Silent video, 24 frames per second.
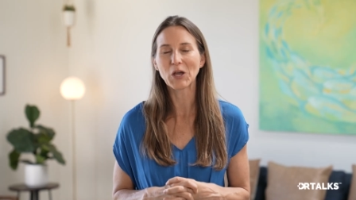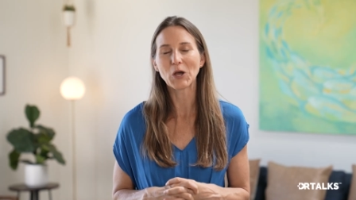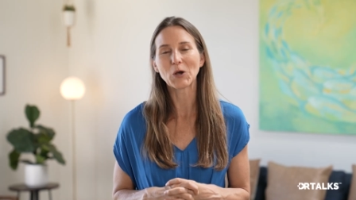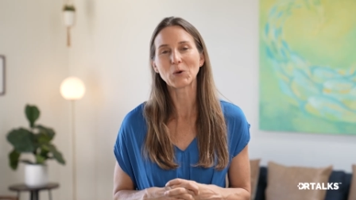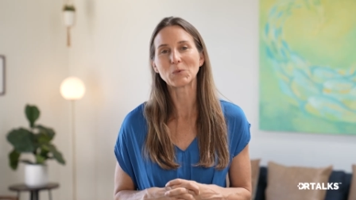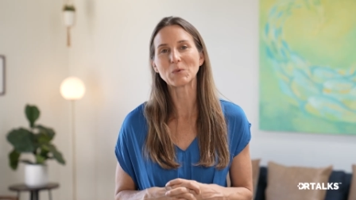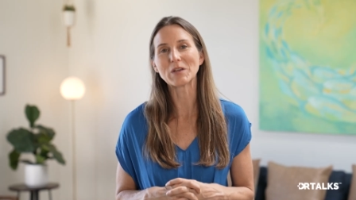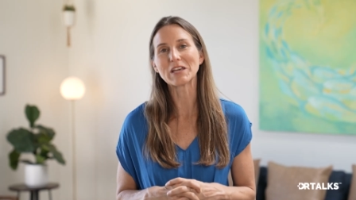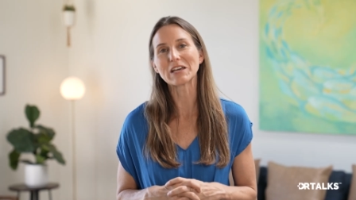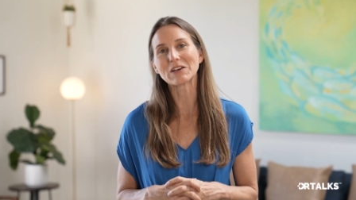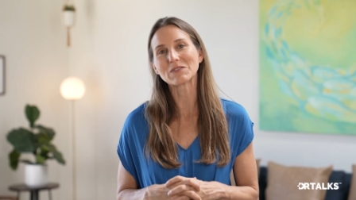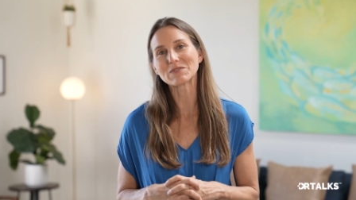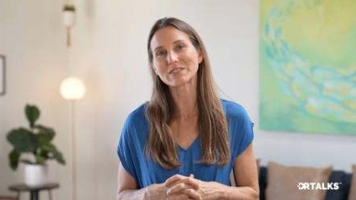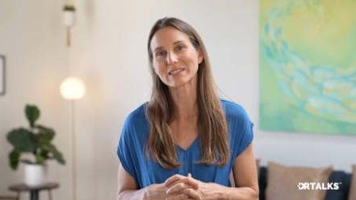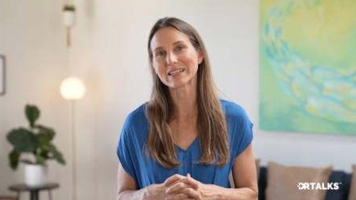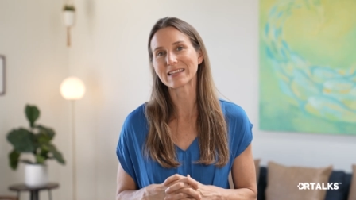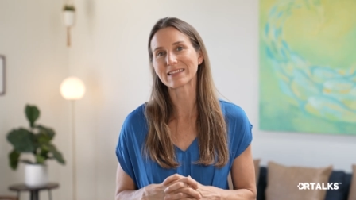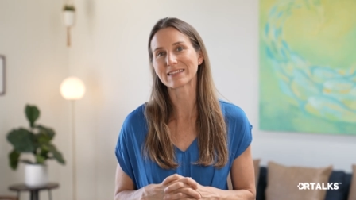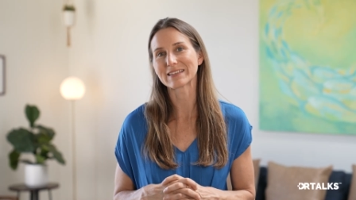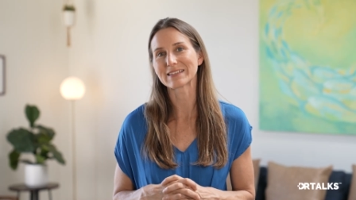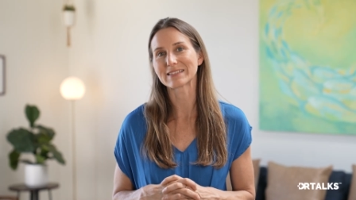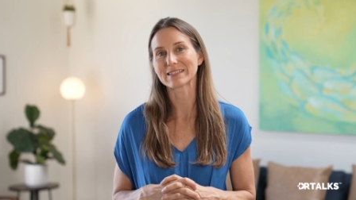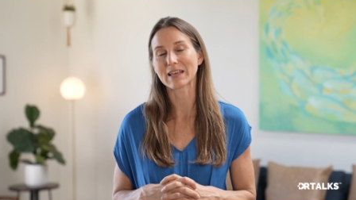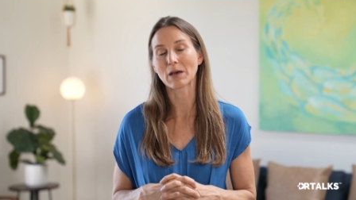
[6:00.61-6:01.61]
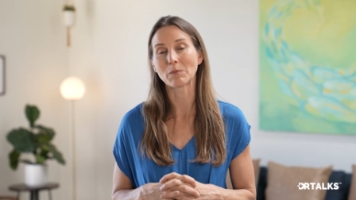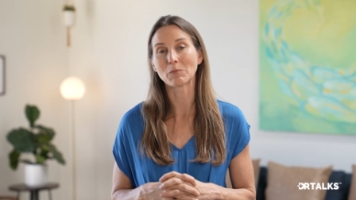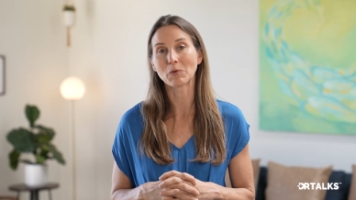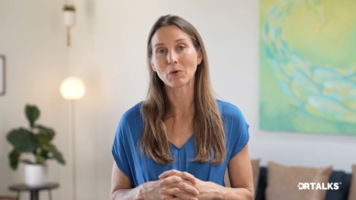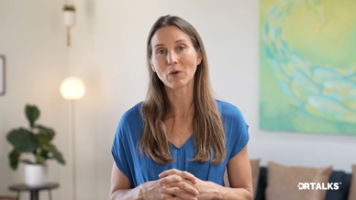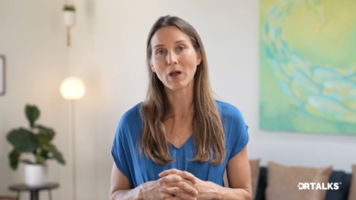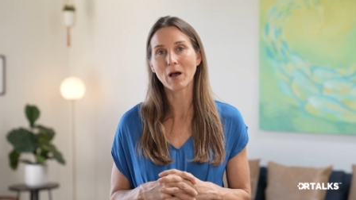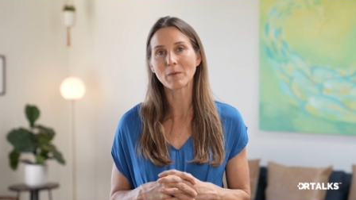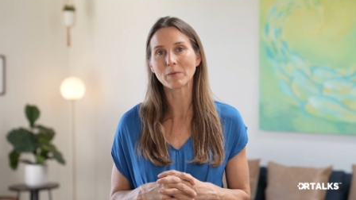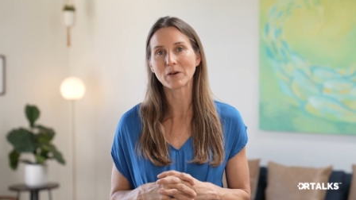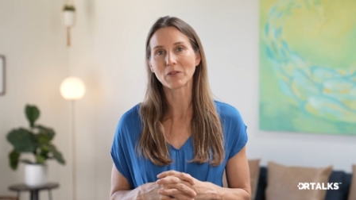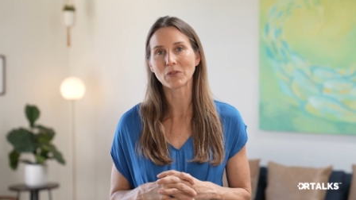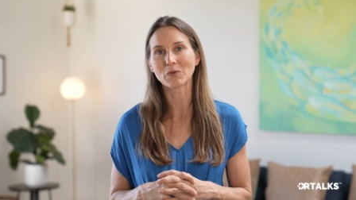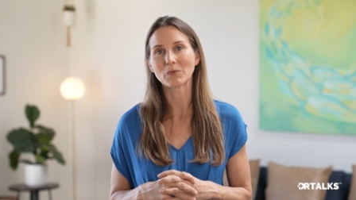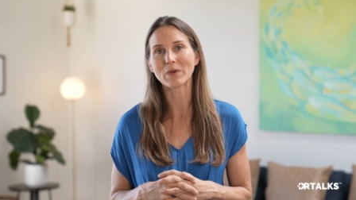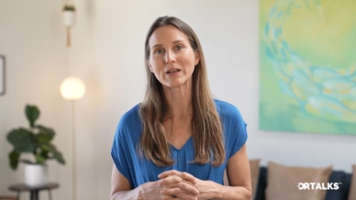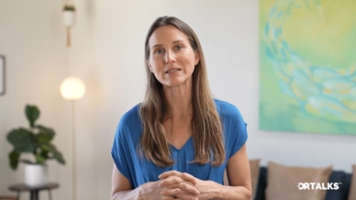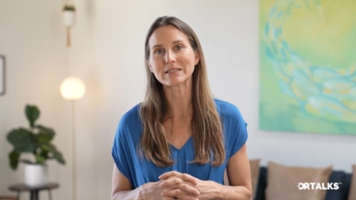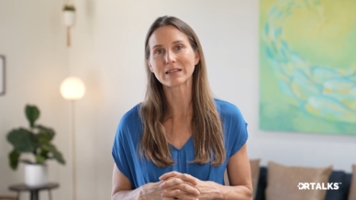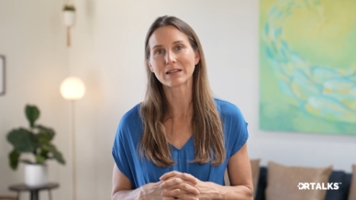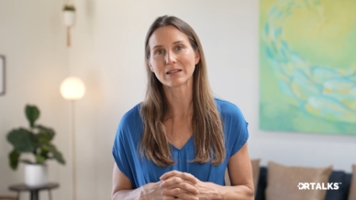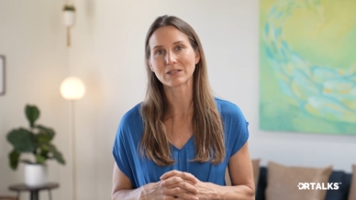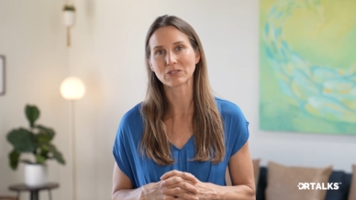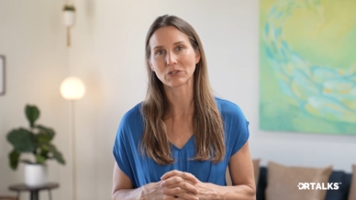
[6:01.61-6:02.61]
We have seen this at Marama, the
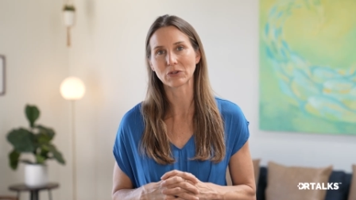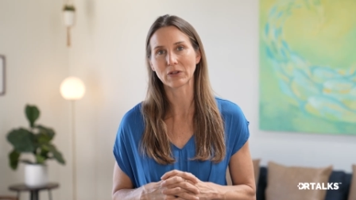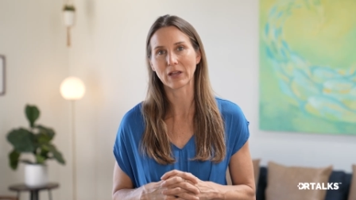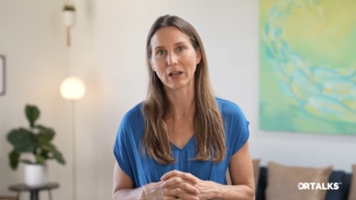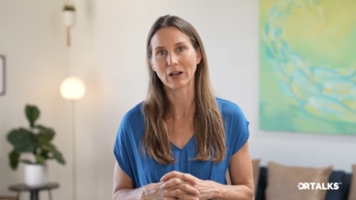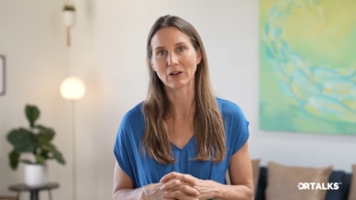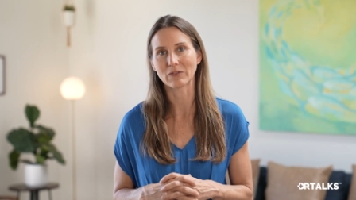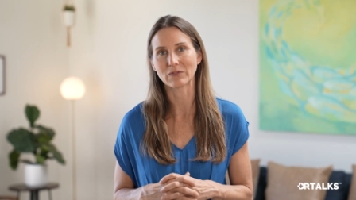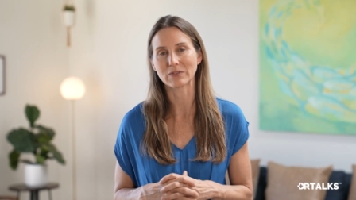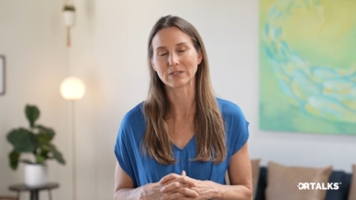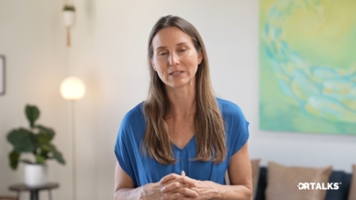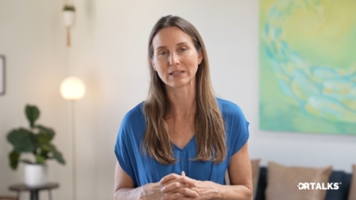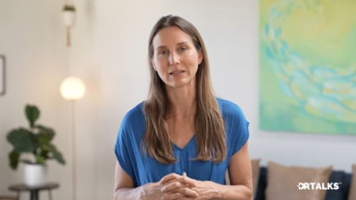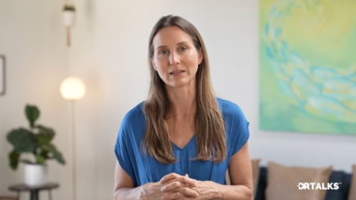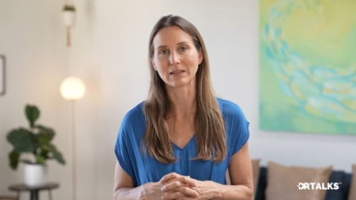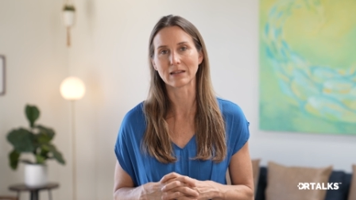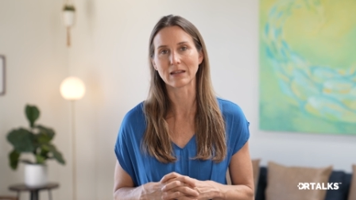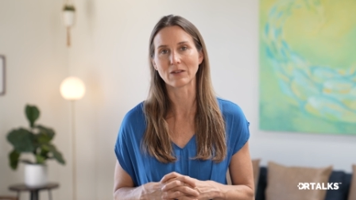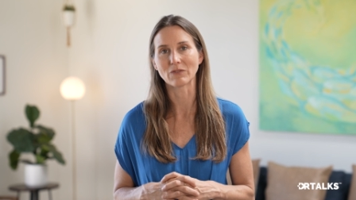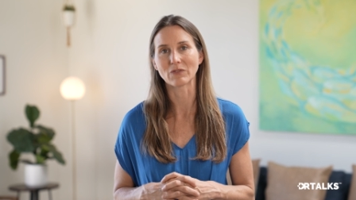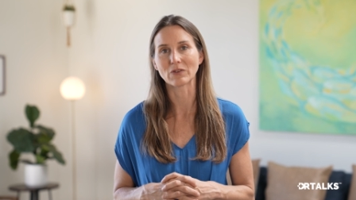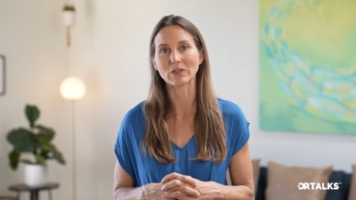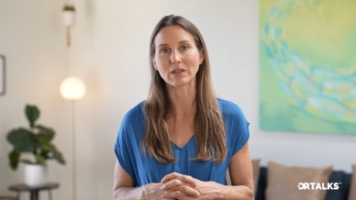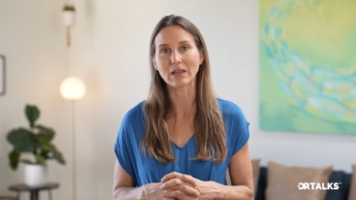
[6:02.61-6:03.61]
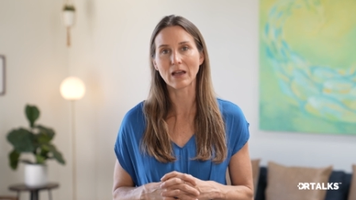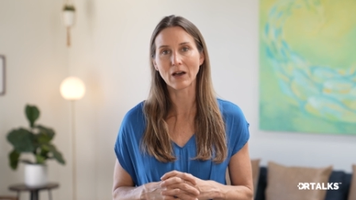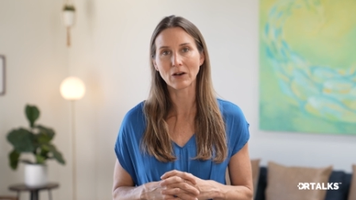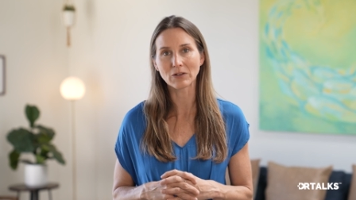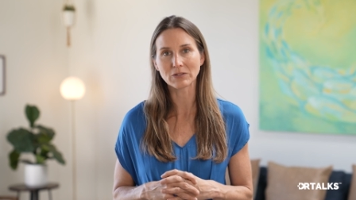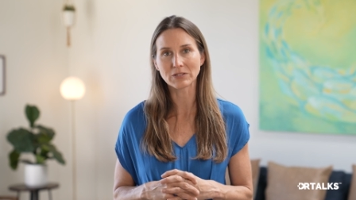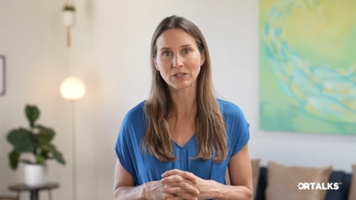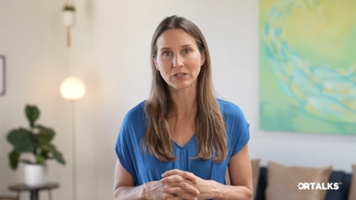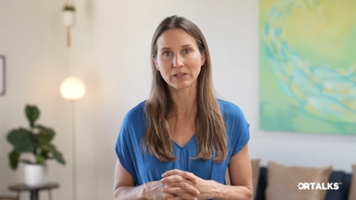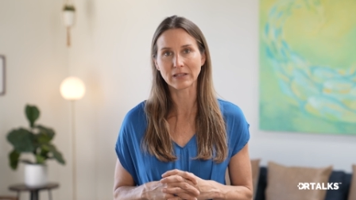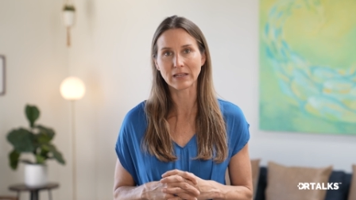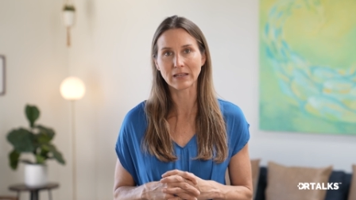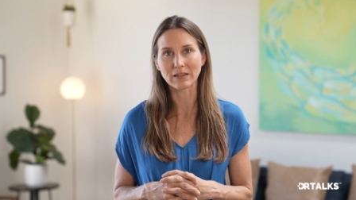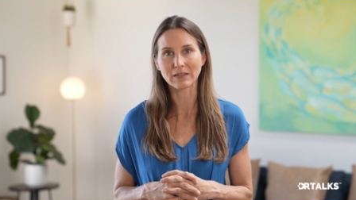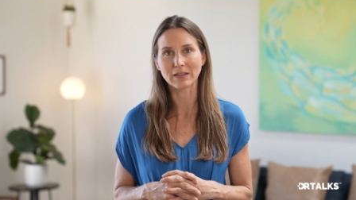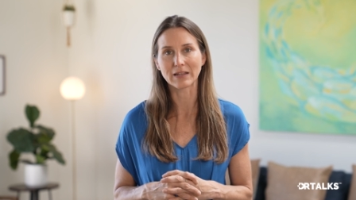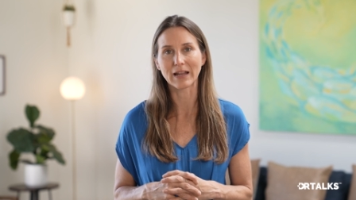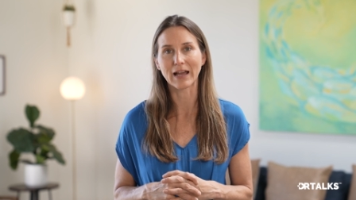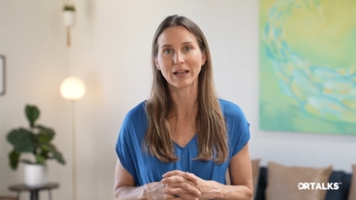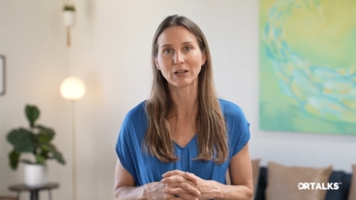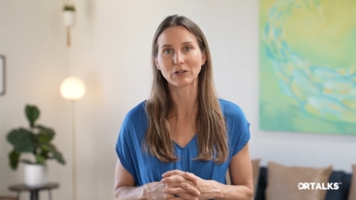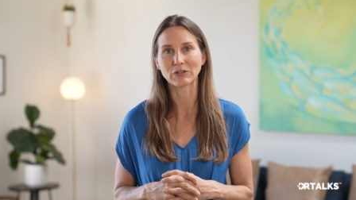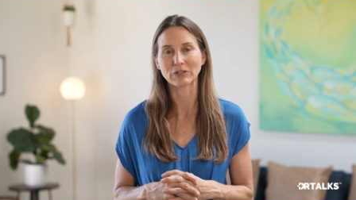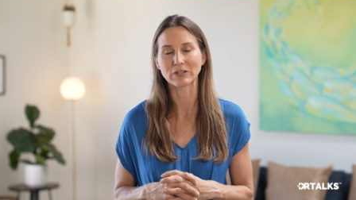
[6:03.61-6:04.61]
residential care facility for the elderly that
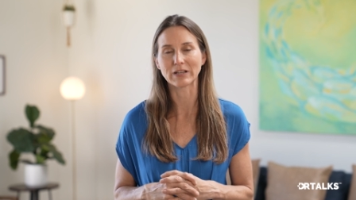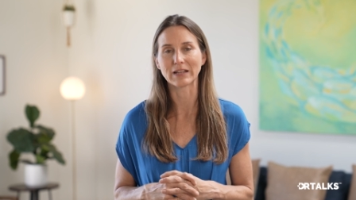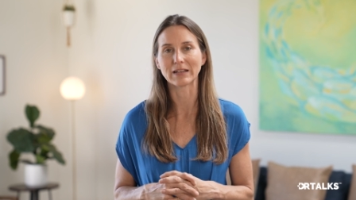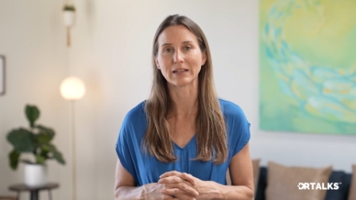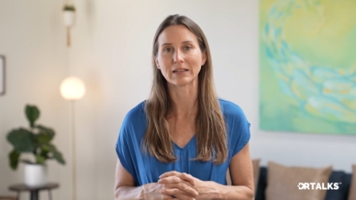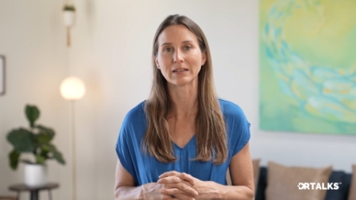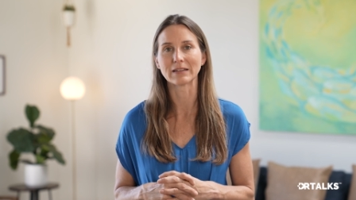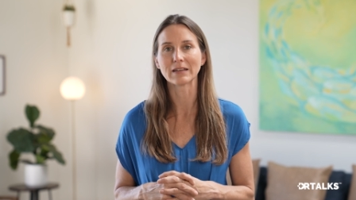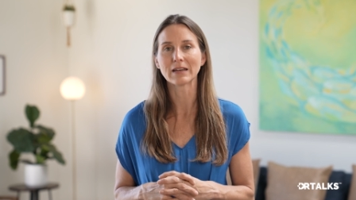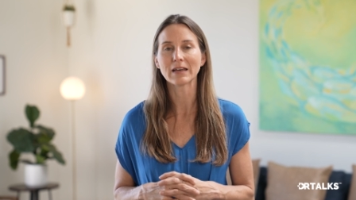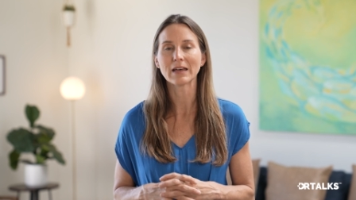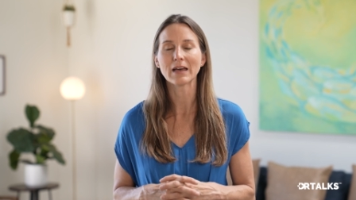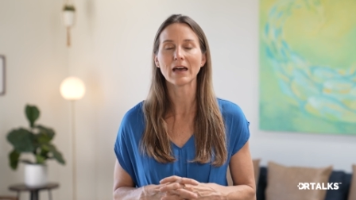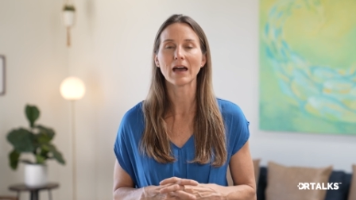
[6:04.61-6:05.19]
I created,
====
GOAL OF THE EXERCISE: In the records above, find the line containing "[6:00.61-6:01.61]". Reproduce it and every line after it through the last line, omitting pictures.

OUTPUT OF THE TASK:
[6:00.61-6:01.61]
[6:01.61-6:02.61]
We have seen this at Marama, the
[6:02.61-6:03.61]
[6:03.61-6:04.61]
residential care facility for the elderly that
[6:04.61-6:05.19]
I created,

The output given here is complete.